Dans la lettre ouverte publiée à la veille du sommet, les cardinaux Raymond Burke et Walter Brandmüller expliquaient que les abus sur mineurs et «l'agenda homosexuel» s'inscrivent dans «une crise beaucoup plus large»: «Les racines de ce phénomène résident clairement dans cette atmosphère de matérialisme, de relativisme et d'hédonisme, où l'existence d'une loi morale absolue, c'est-à-dire sans exceptions, est ouvertement remise en question». En d'autres termes, la grave faute des prêtres est «de s'être éloignés de la vérité de l'Evangile». Le déni, y compris public, en paroles et en actes, de la loi divine et naturelle, est à l'origine du mal qui corrompt certains milieux de l'Église. D'une certaine façon, les compte-rendus et les discours de ces derniers jours ont confirmé ce point de vue. Le sujet a été discuté sans jamais faire référence à l'Évangile ou au sixième commandement, sans référence aux Pères et Docteurs de l'Église, sans même regarder les modèles de chasteté des saints.
Les victimes peuvent-elles se sentir rassurées par le fait que des pasteurs qui devraient montrer le chemin vers le Ciel, font face à ces problèmes comme le ferait le Pdg d'une entreprise ?
Et ensuite, la synodalité, les procédurescorrectes pour faire en sorte que les dénonciations des victimes soient rapidement établies. Mais on en a parlé comme s'il n'y avait rien eu jusqu'à présent. C'est faux, les procédures sont déjà en place. Bien sûr, elles peuvent être améliorés, elles peuvent être rendues plus strictes, mais les cas les plus retentissants sont ceux où les procédures ont été suivies et ensuite, à un certain moment, ont été interrompues parce que certains «amis» ont fait disparaître les dossiers: non seulement le cas McCarrick, mais aussi celui du père Marcel Maciel, fondateur des Légionnaires du Christ, et du cardinal britannique Cormac Murphy O'Connor. Et l'évêque argentin Gustavo Zanchetta, un cas d'extrême actualité: des preuves sont apparues ces jours-ci, nous disant que le Saint-Siège a menti il n'y a pas plus d'un mois et demi. Et comment accorder du crédit à ceux qui, d'un côté, parlent de transparence et de l'autre, tentent de se couvrir ?

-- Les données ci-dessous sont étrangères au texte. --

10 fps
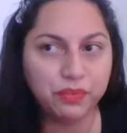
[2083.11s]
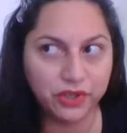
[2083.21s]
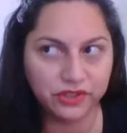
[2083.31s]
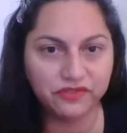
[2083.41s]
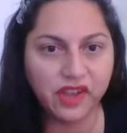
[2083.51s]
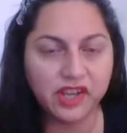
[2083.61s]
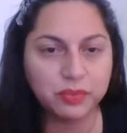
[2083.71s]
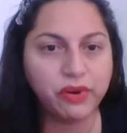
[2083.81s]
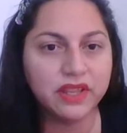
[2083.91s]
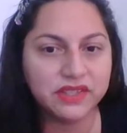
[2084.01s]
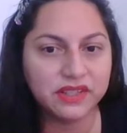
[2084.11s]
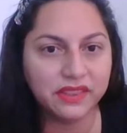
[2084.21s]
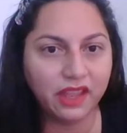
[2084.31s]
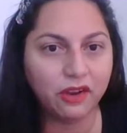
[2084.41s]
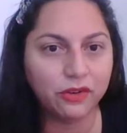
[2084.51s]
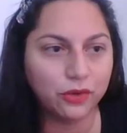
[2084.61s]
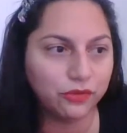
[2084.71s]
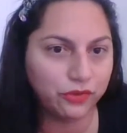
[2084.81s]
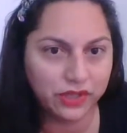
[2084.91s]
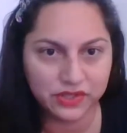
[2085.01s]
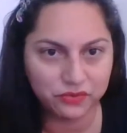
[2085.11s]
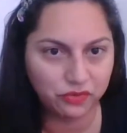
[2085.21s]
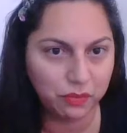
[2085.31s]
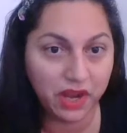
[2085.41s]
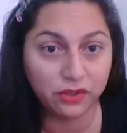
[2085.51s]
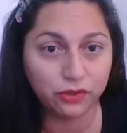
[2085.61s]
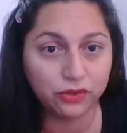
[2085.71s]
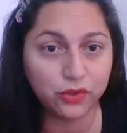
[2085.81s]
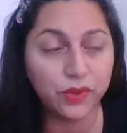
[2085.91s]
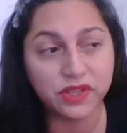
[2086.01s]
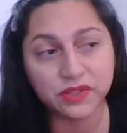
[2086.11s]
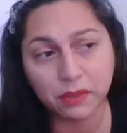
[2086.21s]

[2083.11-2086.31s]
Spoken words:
put the vice president there, for these remainder 2 weeks.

Il n'y a pas que cela; au Vatican, il existe déjà un bureau qui examine toutes les plaintes qui arrivent à Rome: c'est une section de la Congrégation pour la Doctrine de la Foi, qui avait 10 fonctionnaires; il en aurait fallu au moins trois de plus pour faire face scrupuleusement à tous les cas à traiter; la promesse avait été faite, mais en 2017 trois furent envoyés, sans explication, et cette section se retrouve actuellement en sous effectif.
Après cela, on ne peut pas blâmer les victimes si elles perdent confiance dans la volonté de mettre les choses en place.
Au lieu de créer de nouvelles commissions, qui ne sont que de la poudre aux yeux et qui provoquent ensuite d'autres discussions et divisions, il suffirait de renforcer les structures qui existent déjà pour accélérer les processus et vérifier scrupuleusement les faits reprochés aux prêtres et aux évêques.